Background
In August 2019, Robert Goodlette pleaded guilty to delivery of heroin and methamphetamine and was convicted in Umatilla County Circuit Court. He subsequently sought post-conviction relief, raising two claims of inadequate and ineffective assistance of trial counsel under Article I, section 11, of the Oregon Constitution and the Sixth and Fourteenth Amendments to the U.S. Constitution.
Goodlette’s primary counseled claim alleged that his trial attorney failed to advise him that State v. Boyd, 92 Or App 51 (1988), was likely to be overturned in the near future, and that by going to trial he could have preserved a challenge to Boyd for appeal. Boyd was ultimately overruled by State v. Hubbell, 371 Or 340 (2023). In a pro se supplemental assignment, Goodlette also argued his counsel was ineffective for failing to inform him that, at the time of his plea, the seized drugs had not yet been formally tested at the Oregon State Police Crime Lab. The post-conviction court denied relief on both claims, and Goodlette appealed.
The Court’s Holding
The Court of Appeals affirmed the denial of post-conviction relief on both claims. On the Boyd claim, the court relied on its recent decision in Ayala v. Fhuere, 339 Or App 82 (2025), which addressed a virtually identical claim arising from a late-2018 guilty plea. The court held that counsel’s reliance on Boyd — controlling precedent for 30 years at the time of the plea — did not constitute deficient performance. The court noted that even the defendant in Hubbell did not anticipate the change in law; the court had sua sponte decided to reexamine Boyd and requested supplemental briefing. Goodlette’s August 2019 plea date was deemed a distinction without a difference from the Ayala petitioner’s late-2018 plea.
On the pro se drug-testing claim, the court held that counsel’s failure to inform Goodlette that the substances had not yet received official crime lab confirmation was not constitutionally deficient performance. Field testing had identified the materials as methamphetamine and heroin, and Goodlette himself had told police what they were. The court noted that the prosecutor’s normal practice was to conduct crime lab testing closer to trial.
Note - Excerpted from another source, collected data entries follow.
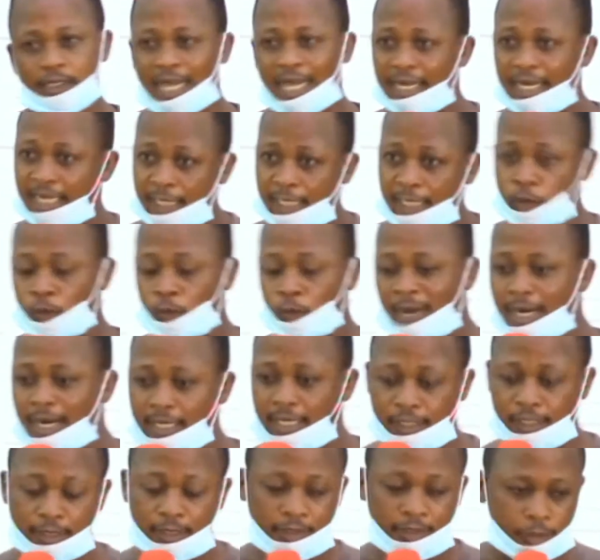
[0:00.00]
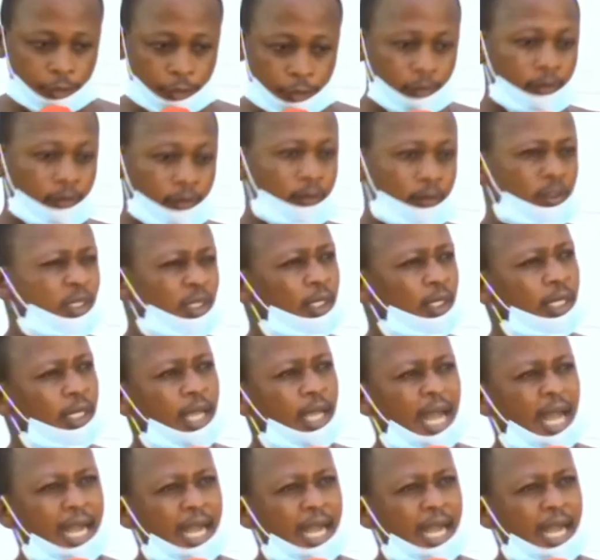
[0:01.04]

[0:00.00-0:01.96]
that led to my resignation.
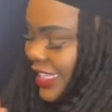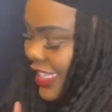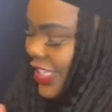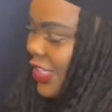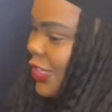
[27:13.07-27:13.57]

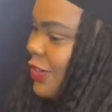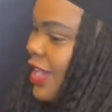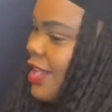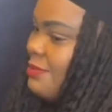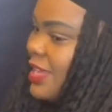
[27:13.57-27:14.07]
Thank you.
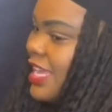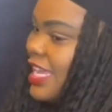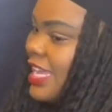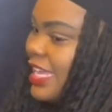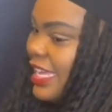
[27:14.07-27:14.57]

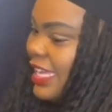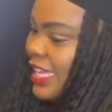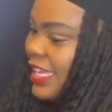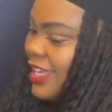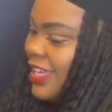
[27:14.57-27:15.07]

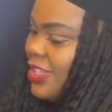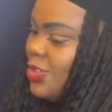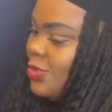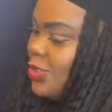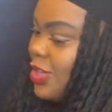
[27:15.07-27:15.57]
He
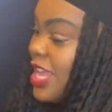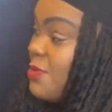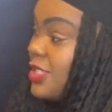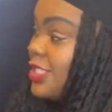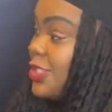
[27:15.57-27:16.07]

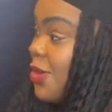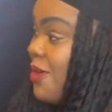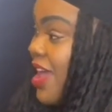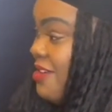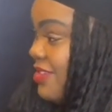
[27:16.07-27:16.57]
was so
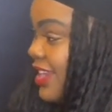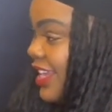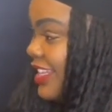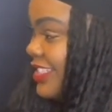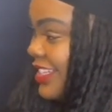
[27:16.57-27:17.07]

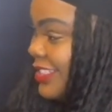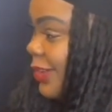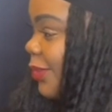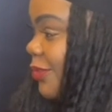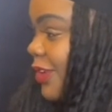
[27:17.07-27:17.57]
heavily into his
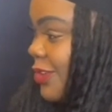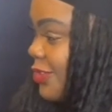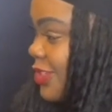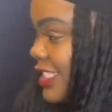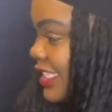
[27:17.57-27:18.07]
Luther
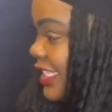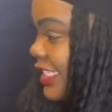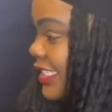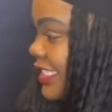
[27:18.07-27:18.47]
Vandrosses.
The court rejected both assignments of error on deficient-performance grounds and, given the post-conviction court’s credibility findings, also rejected them for failure to prove prejudice.
Key Takeaways
- Trial counsel is not required to predict that long-standing controlling precedent will be overruled; advising a client consistently with existing law does not constitute deficient performance, even when that precedent is later abrogated.
- A defendant’s admission to police and positive field testing can be sufficient to show that counsel’s failure to flag the absence of formal crime lab confirmation at the time of a guilty plea was not constitutionally deficient.
- Post-conviction courts’ credibility findings receive substantial deference; an appellate court reviewing denial of relief for errors of law will presume the trial court resolved factual disputes consistently with its legal conclusions.
- This opinion is nonprecedential under ORAP 10.30 and may be cited only as permitted by that rule.
Why It Matters
This decision reinforces the high bar for post-conviction petitioners seeking to establish that counsel was deficient for failing to anticipate legal developments. The court’s reasoning — drawn from Ayala v. Fhuere — reflects a consistent Oregon Court of Appeals position that hindsight cannot transform counsel’s reasonable reliance on settled law into constitutionally inadequate representation, even when that law is subsequently overturned by a landmark decision like Hubbell.
For practitioners, the case also illustrates that field-test results combined with a defendant’s own admissions may insulate a guilty plea from attack on the ground that formal laboratory confirmation was pending at the time of the plea. Defense attorneys advising clients on pleas in drug cases should nonetheless document their advice regarding the status of any forensic testing to minimize post-conviction exposure.